I can’t pretend to be a Deprivation of Liberty Safeguards (DoLS) aficionada. But a little research reading reveals that the current ‘acid test’, in England and Wales, for assaying whether a person is subject to a Deprivation of Liberty is: if the person is ‘subject to continuous supervision and control and not free to leave’, she or he is deprived of her or his liberty and therefore needs the Safeguards applied, to ensure that the Deprivation and any restrictions or restraints used to enforce it are in the person’s Best Interests.
If a person lives in a care home or hospital, the Local Authority is responsible for checking that the Deprivation is in the person’s Best Interests and authorising it accordingly (a ‘Standard Authorisation’), but if they live in some other place – supported living, Shared Lives houses, children’s homes and residential schools, or even their own home – and are ‘subject to continuous supervision and control and not free to leave’, then any Deprivation of Liberty (and associated restrictions or restraints) has to be scrutinised and authorised by the Court of Protection.
Deprivation of Liberty was one of the lynchpin issues in Hillingdon v Neary.

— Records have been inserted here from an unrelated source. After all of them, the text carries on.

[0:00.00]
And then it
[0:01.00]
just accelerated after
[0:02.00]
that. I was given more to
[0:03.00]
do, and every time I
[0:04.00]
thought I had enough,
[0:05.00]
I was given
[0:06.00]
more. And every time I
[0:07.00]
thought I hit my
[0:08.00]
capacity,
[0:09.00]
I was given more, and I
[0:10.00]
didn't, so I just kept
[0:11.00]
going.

Steven Neary was placed in an ATU; he was under (theoretically) continuous supervision and control and he was not free to leave the Unit; on the occasions when he managed in practice to elude the ‘supervision’ and escape the control, he was sought and brought back by main force. Besides the physical restriction of being kept behind a (mostly) locked door and not being allowed to pursue his normal activities, Steven was also subjected to pharmaceutical restraint in the form of high doses of Risperidone.
Since he has been living in his own home, with a round-the-clock support team consisting of his father, Mark, plus a number of paid support workers, Steven has been able to direct his own life. He decides where he wants to go and when; if he expresses a wish to do something out of routine, his support team facilitates that, whether it’s an unscheduled trip to the shops or dropping in on a family member. If he wants some time to himself, his supporter(s) will go into a different part of the house, respecting his need for space and privacy while still being available should he need their presence. He is also no longer subject to pharmaceutical restraint, having been weaned off the Risperidone because of the terrible damage it was causing to his physical health.

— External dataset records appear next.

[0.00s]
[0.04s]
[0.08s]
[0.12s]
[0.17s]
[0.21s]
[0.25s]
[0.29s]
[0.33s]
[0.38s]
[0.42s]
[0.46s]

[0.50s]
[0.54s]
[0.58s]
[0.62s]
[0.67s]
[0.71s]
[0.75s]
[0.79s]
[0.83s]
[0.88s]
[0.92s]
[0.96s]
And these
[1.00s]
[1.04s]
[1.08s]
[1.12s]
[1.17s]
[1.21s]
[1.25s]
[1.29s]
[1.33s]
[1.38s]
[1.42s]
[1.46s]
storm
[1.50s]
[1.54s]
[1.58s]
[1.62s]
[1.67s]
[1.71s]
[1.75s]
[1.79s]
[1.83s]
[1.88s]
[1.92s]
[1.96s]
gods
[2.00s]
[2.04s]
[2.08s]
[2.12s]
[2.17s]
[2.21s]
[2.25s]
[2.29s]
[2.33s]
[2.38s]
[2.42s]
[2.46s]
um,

So while Steven is still subject to continuous supervision, it is questionable whether he is, any longer, subjected to ‘control’. He is the one in control, his decision-making is supported in accordance with the Mental Capacity Act provisions and his right to make unwise decisions is respected. He is also arguably ‘free to leave’, even though he would still, in leaving, be subject to continuous supervision, as his support person would go with him to ensure his safety and that of people he may encounter outside the house.
However, the Local Authority has a duty to assess people who ‘may be’ deprived of their liberty, so Steven’s new Social Worker is coming round to do a ‘Community DoL’ assessment on Thursday.
I can’t see that Steven is being deprived of his liberty, but I think there is someone in Steven’s setup who, in practical effect, is being deprived of liberty. Not, as I say, Steven – he is supervised, but he has a measure of control, and if he wishes to leave, his team enables, rather than preventing, his leaving. Not the support workers, who have freely entered into a contract to provide services to Steven at certain times in return for remuneration, and who are at liberty to leave and seek alternative work should they so choose.
No, the person who is deprived of freedom is Steven’s father, Mark. How does officialdom manage this? By exploiting the fact that Mark loves Steven, while denying Mark’s family relationship to Steven: Mark is classified officially as Steven’s ‘live-in carer’.
When our neighbour across the road developed Alzheimer’s, her nearest relatives – a nephew and niece-in-law – organised live-in-carers for her. They were called ‘Caring Companions’; they came via a regulated provider; they did two-week turn-about stints with a mandatory two hours off in the afternoon of every day; they were generously paid; and they got the other two weeks a month entirely to themselves, with absolutely no further duties.
Mark, on the other hand, has to be available to Steven at all times when the paid support workers are not present. He can’t nip out when the notion takes him, if that would leave Steven unattended. There is no provision for short-notice respite to cover illness, for a regular daily break, or even for a block of sleep once in every twenty-four hours. In addition, Mark is obliged to do a great deal of real administrative work – 115 hours last year, or more than 3 full-time working weeks in 37.5 hours-per-week Local Authority terms – and carry the responsibility of being an employer, all for a financial reward of £0. He can’t choose whether to support Steven without jeopardising Steven’s liberty and entire way of life. His liberty to choose when he will support Steven is also curtailed by a social care budget that won’t stretch to the actual costs of providing Steven with appropriate, least restrictive care.
In my view, Mark is, in practical terms, deprived of liberty. He’s a prisoner of conscience.
On World Social Work Day, that’s a discomfiting thought.